The USD/JPY pair witness aggressive selling near the 134.65-134.70 region on Thursday and extended the previous day’s retracement slide from a 24-year peak. This marked the second successive day of decline and dragged spot prices to a one-and-half-week low, around the 132.30 region during the early part of the European session.
The risk-off impulse – as depicted by a sea of red across the equity markets – boosted demand for the traditional safe-haven assets. This, along with some repositioning trade ahead of the Bank of Japan meeting on Friday, forced investors to lighten their bearish bets around the JPY and exerted heavy downward pressure on the USD/JPY pair.
From a technical perspective, the sharp intraday decline on Thursday confirmed a breakdown through the lower end of a one-week-old ascending trend channel. Subsequent fall below the 200-hour SMA support, around the 133.75 region, and the 23.6% Fibonacci retracement level of the 126.55-135.60 rally could be seen as a fresh trigger for bearish traders.
That said, a big divergence in the monetary policy decision adopted by the BoJ and the Federal Reserve held back traders from positioning for any deeper losses. Apart from this, the emergence of fresh US dollar buying assisted the USD/JPY pair to quickly rebound around 80-85 pips from the daily low and climb back above the 133.00 mark.

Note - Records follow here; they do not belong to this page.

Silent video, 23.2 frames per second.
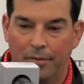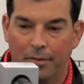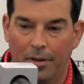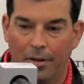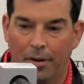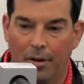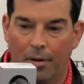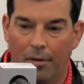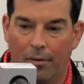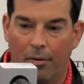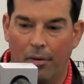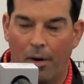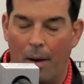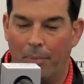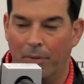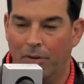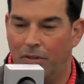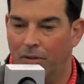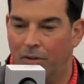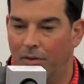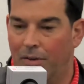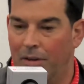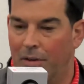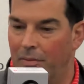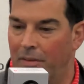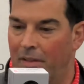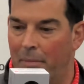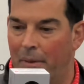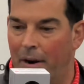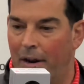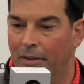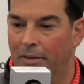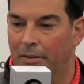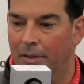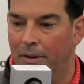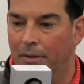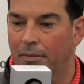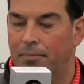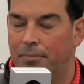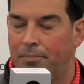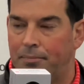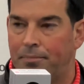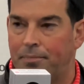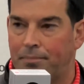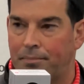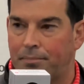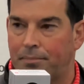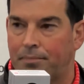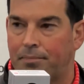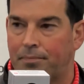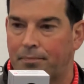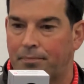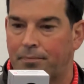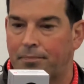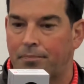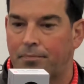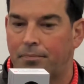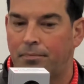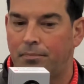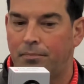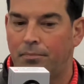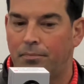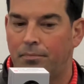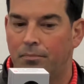you know, opportunity when they've been out there.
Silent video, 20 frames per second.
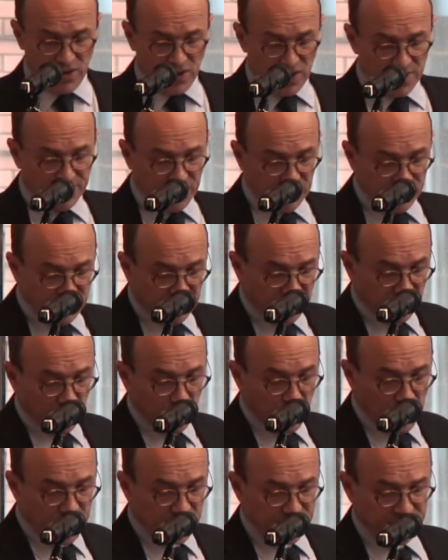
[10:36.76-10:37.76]
about the
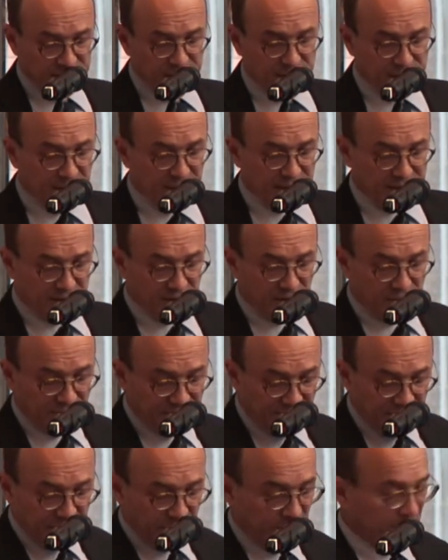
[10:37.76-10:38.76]
work that
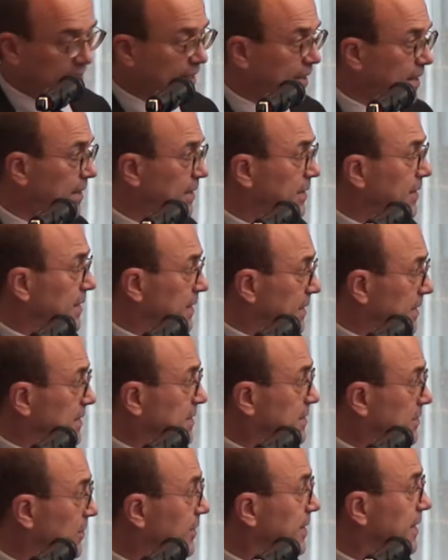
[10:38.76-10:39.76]
Veolia is
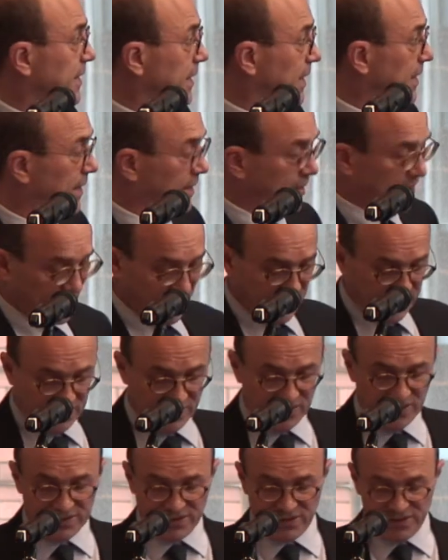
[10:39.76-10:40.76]
doing here in
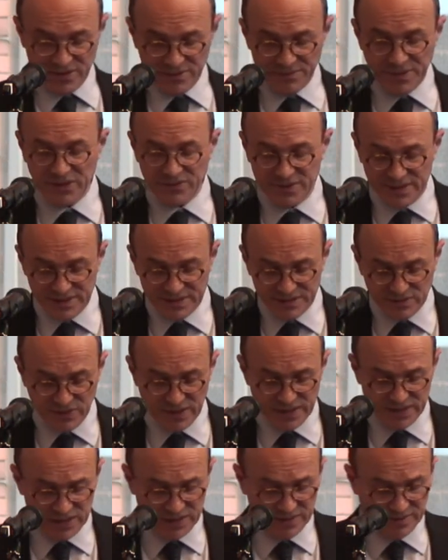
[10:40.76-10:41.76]
London about this
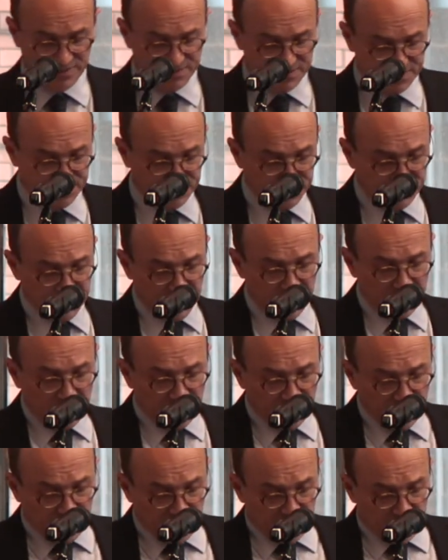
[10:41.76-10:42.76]
question.
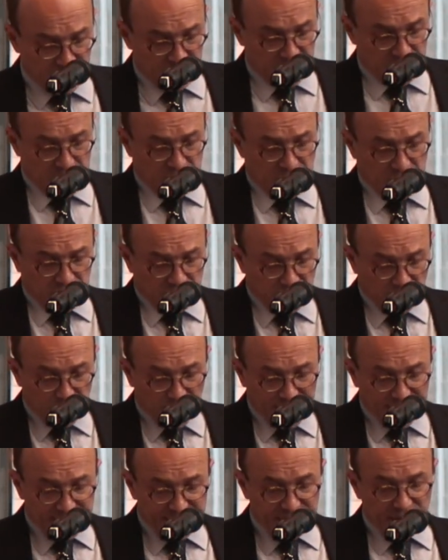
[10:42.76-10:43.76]
The
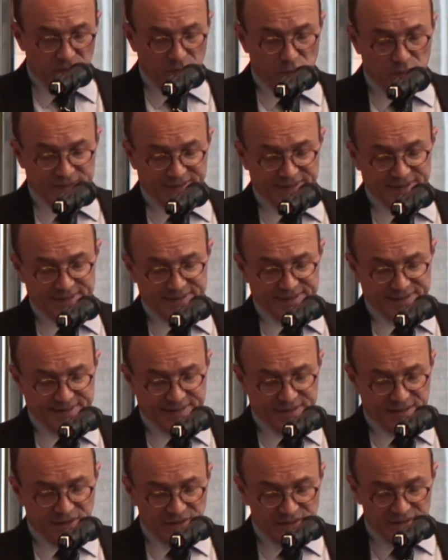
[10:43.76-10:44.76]
rising
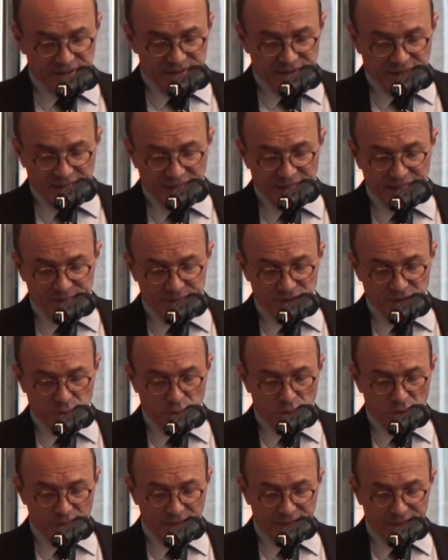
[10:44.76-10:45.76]
awareness on climate
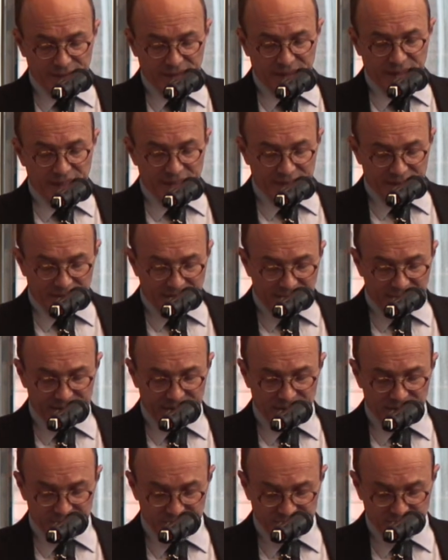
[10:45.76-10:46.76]
warming had led
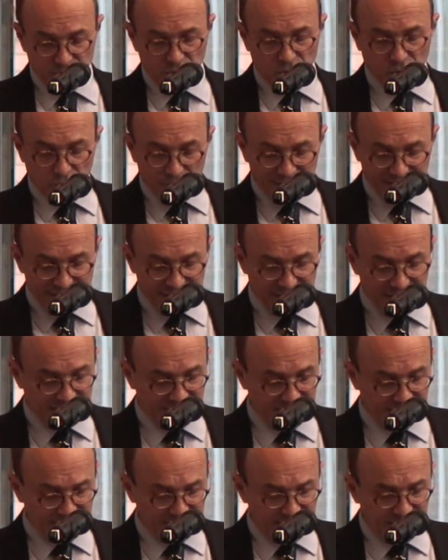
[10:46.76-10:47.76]
us more
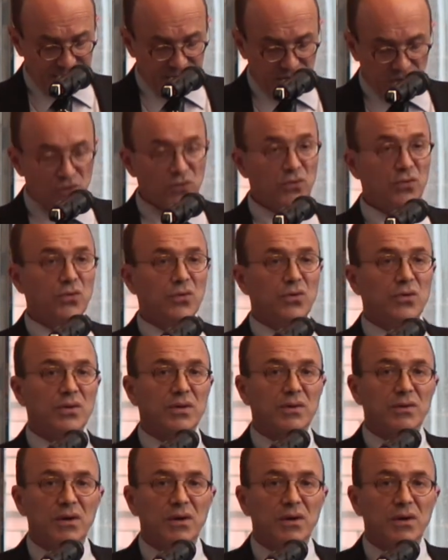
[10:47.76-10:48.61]
recently to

This makes it prudent to wait for some follow-through selling below the 132.30 zone before confirming that the USD/JPY pair has formed a near-term top and positioning for deeper losses. Spot prices might then decline further below the 38.2% Fibo. level, around the 132.00 mark, and accelerate the slide towards testing sub-131.00 levels.
On the flip side, recovery back above the 133.40-133.45 region (23.6% Fibo.) might now confront stiff resistance near the 133.75 region (200-hour SMA). This is closely followed by the 134.00 mark and the ascending channel support breakpoint, which should act as a pivotal point and help determine the next leg of a directional move for the USD/JPY pair.
Sustaiend strength beyond the aforementioned levels would suggest that the correct fall has run its course and shift the bias back in favor of bullish traders. The USD/JPY pair might then surpass the daily high, around the 134.65-134.70 region, and aim to reclaim the 135.00 psychological mark before climbing further to the 135.45-135.50 supply zone.